■ Exercise description ■
Leaving out every picture, quote the data below exactly as it appears.

■ Data to use ■
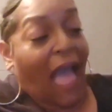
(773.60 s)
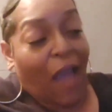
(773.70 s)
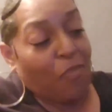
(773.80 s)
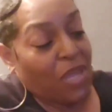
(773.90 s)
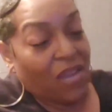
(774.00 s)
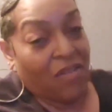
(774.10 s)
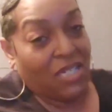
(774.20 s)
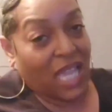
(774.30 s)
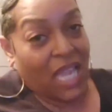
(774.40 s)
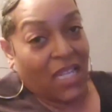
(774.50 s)
I'll be
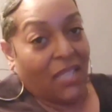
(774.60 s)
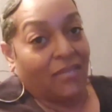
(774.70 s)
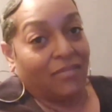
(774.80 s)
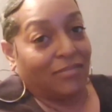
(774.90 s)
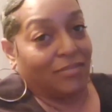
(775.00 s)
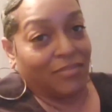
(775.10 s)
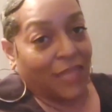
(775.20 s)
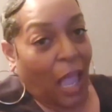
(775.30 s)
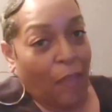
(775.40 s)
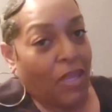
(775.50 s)
irritated.
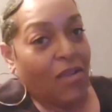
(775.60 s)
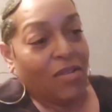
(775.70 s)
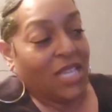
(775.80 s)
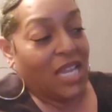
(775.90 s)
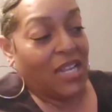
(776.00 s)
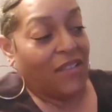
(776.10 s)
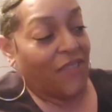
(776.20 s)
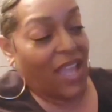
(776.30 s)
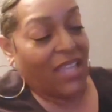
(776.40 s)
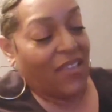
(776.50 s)
I'll be irritated
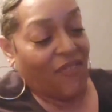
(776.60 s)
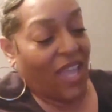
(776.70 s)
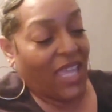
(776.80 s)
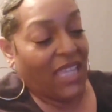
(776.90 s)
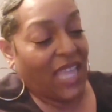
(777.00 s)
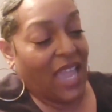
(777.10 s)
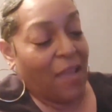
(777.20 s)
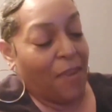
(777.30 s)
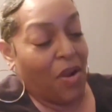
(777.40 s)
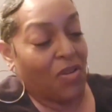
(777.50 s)
if I get that
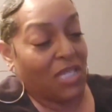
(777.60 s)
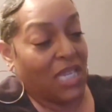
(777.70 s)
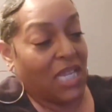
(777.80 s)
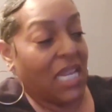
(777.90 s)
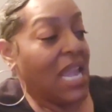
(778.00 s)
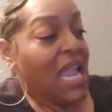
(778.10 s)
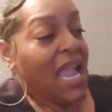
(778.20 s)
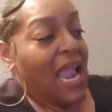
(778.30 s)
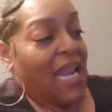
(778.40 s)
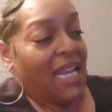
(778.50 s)
in person
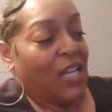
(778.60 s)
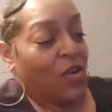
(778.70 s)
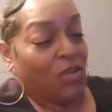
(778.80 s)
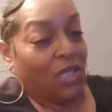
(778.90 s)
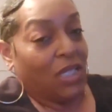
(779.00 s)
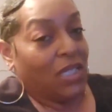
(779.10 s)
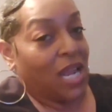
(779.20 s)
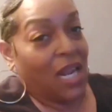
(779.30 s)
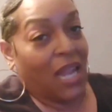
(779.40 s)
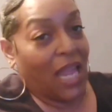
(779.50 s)
and it don't look
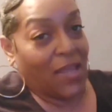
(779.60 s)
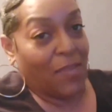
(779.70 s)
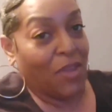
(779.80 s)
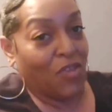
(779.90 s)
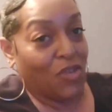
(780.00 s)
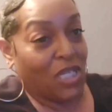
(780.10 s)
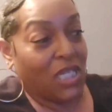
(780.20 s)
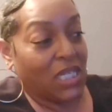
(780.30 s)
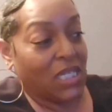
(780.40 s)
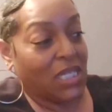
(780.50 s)
nothing like the picture
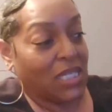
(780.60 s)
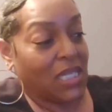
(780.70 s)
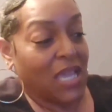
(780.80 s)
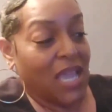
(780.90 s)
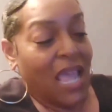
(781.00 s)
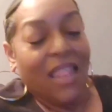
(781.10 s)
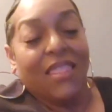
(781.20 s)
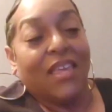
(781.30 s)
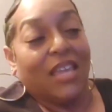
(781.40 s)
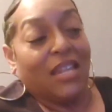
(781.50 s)
does.
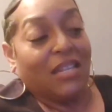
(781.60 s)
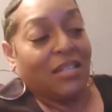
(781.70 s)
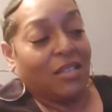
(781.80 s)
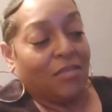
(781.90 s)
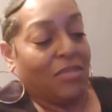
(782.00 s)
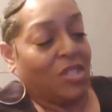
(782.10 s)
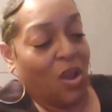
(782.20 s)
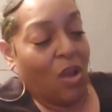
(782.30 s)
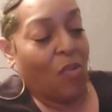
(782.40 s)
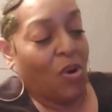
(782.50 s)
And then so
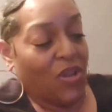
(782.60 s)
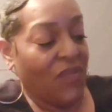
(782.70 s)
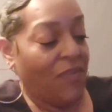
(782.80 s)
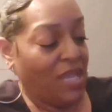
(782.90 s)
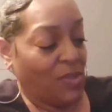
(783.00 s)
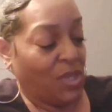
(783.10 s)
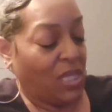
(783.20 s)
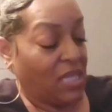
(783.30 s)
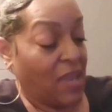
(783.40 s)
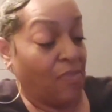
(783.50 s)
I won't even mess
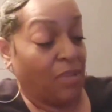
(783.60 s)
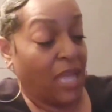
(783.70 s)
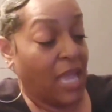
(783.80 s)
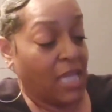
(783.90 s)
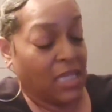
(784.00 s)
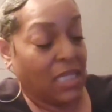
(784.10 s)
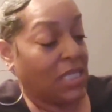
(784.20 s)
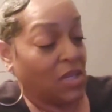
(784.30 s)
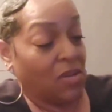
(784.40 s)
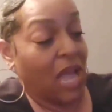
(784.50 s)
with the table legs
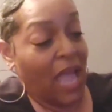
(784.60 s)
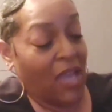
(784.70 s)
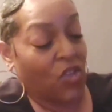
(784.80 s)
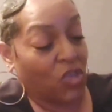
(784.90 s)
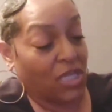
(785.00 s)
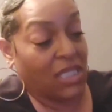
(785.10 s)
until I actually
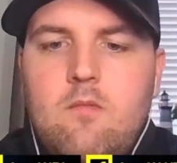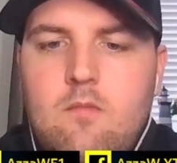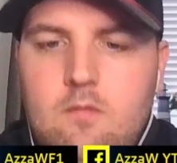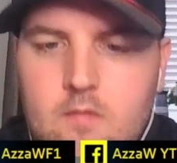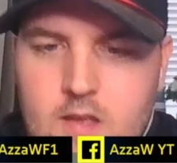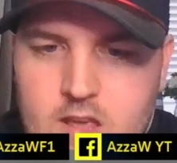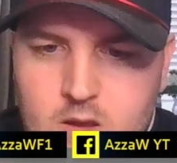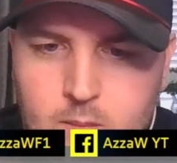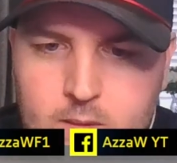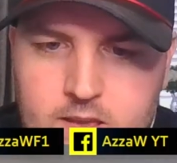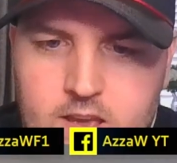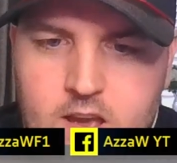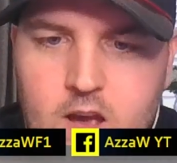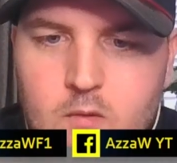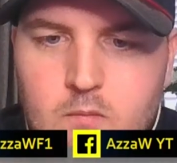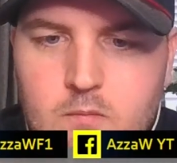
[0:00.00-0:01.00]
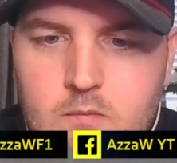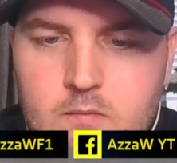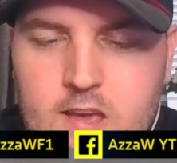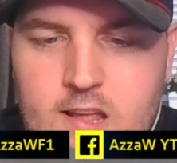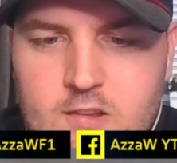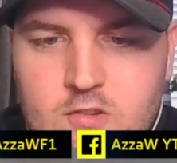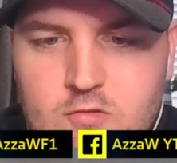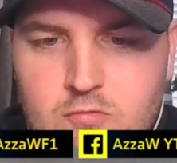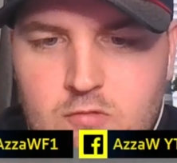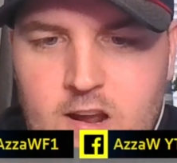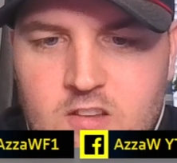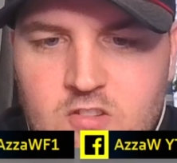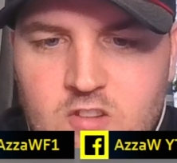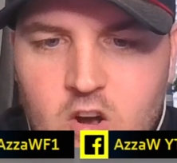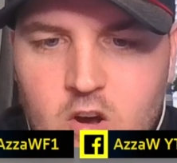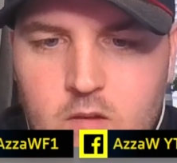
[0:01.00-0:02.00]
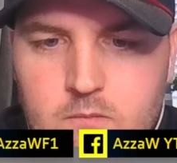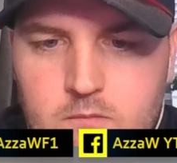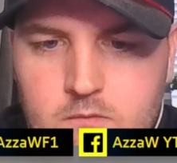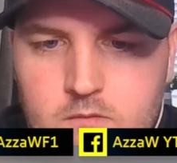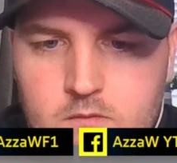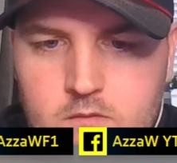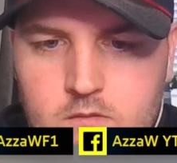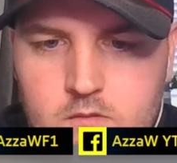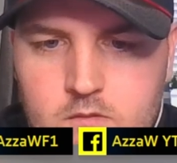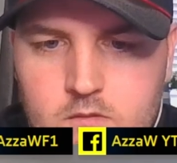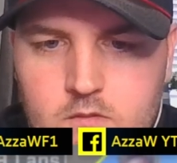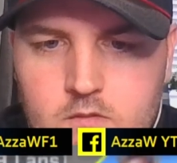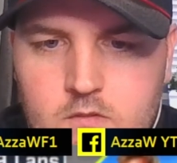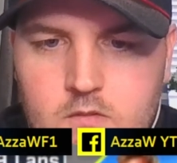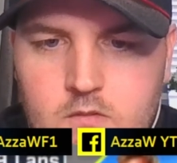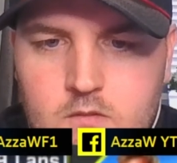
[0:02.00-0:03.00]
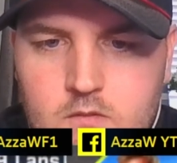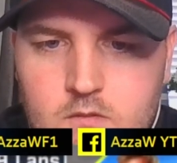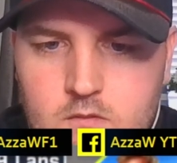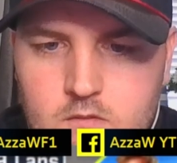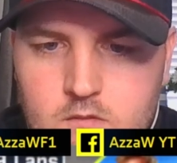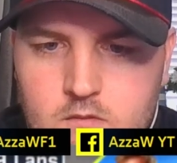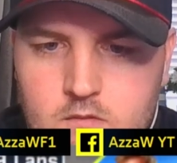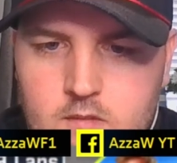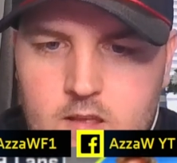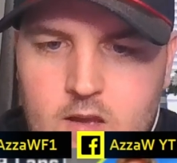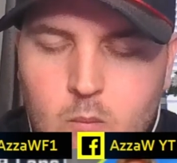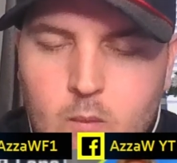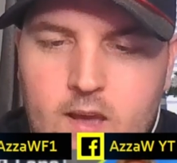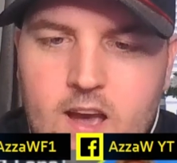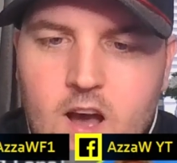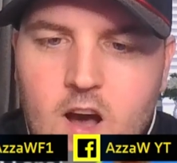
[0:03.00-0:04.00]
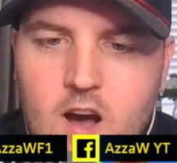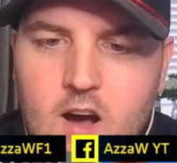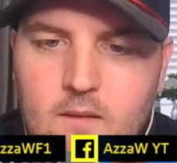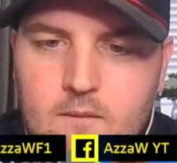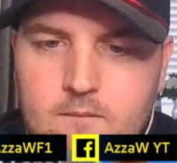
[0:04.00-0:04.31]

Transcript: Here we go. It's race time. And we are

■ Response area ■
(773.60 s)
(773.70 s)
(773.80 s)
(773.90 s)
(774.00 s)
(774.10 s)
(774.20 s)
(774.30 s)
(774.40 s)
(774.50 s)
I'll be
(774.60 s)
(774.70 s)
(774.80 s)
(774.90 s)
(775.00 s)
(775.10 s)
(775.20 s)
(775.30 s)
(775.40 s)
(775.50 s)
irritated.
(775.60 s)
(775.70 s)
(775.80 s)
(775.90 s)
(776.00 s)
(776.10 s)
(776.20 s)
(776.30 s)
(776.40 s)
(776.50 s)
I'll be irritated
(776.60 s)
(776.70 s)
(776.80 s)
(776.90 s)
(777.00 s)
(777.10 s)
(777.20 s)
(777.30 s)
(777.40 s)
(777.50 s)
if I get that
(777.60 s)
(777.70 s)
(777.80 s)
(777.90 s)
(778.00 s)
(778.10 s)
(778.20 s)
(778.30 s)
(778.40 s)
(778.50 s)
in person
(778.60 s)
(778.70 s)
(778.80 s)
(778.90 s)
(779.00 s)
(779.10 s)
(779.20 s)
(779.30 s)
(779.40 s)
(779.50 s)
and it don't look
(779.60 s)
(779.70 s)
(779.80 s)
(779.90 s)
(780.00 s)
(780.10 s)
(780.20 s)
(780.30 s)
(780.40 s)
(780.50 s)
nothing like the picture
(780.60 s)
(780.70 s)
(780.80 s)
(780.90 s)
(781.00 s)
(781.10 s)
(781.20 s)
(781.30 s)
(781.40 s)
(781.50 s)
does.
(781.60 s)
(781.70 s)
(781.80 s)
(781.90 s)
(782.00 s)
(782.10 s)
(782.20 s)
(782.30 s)
(782.40 s)
(782.50 s)
And then so
(782.60 s)
(782.70 s)
(782.80 s)
(782.90 s)
(783.00 s)
(783.10 s)
(783.20 s)
(783.30 s)
(783.40 s)
(783.50 s)
I won't even mess
(783.60 s)
(783.70 s)
(783.80 s)
(783.90 s)
(784.00 s)
(784.10 s)
(784.20 s)
(784.30 s)
(784.40 s)
(784.50 s)
with the table legs
(784.60 s)
(784.70 s)
(784.80 s)
(784.90 s)
(785.00 s)
(785.10 s)
until I actually
[0:00.00-0:01.00]
[0:01.00-0:02.00]
[0:02.00-0:03.00]
[0:03.00-0:04.00]
[0:04.00-0:04.31]

Transcript: Here we go. It's race time. And we are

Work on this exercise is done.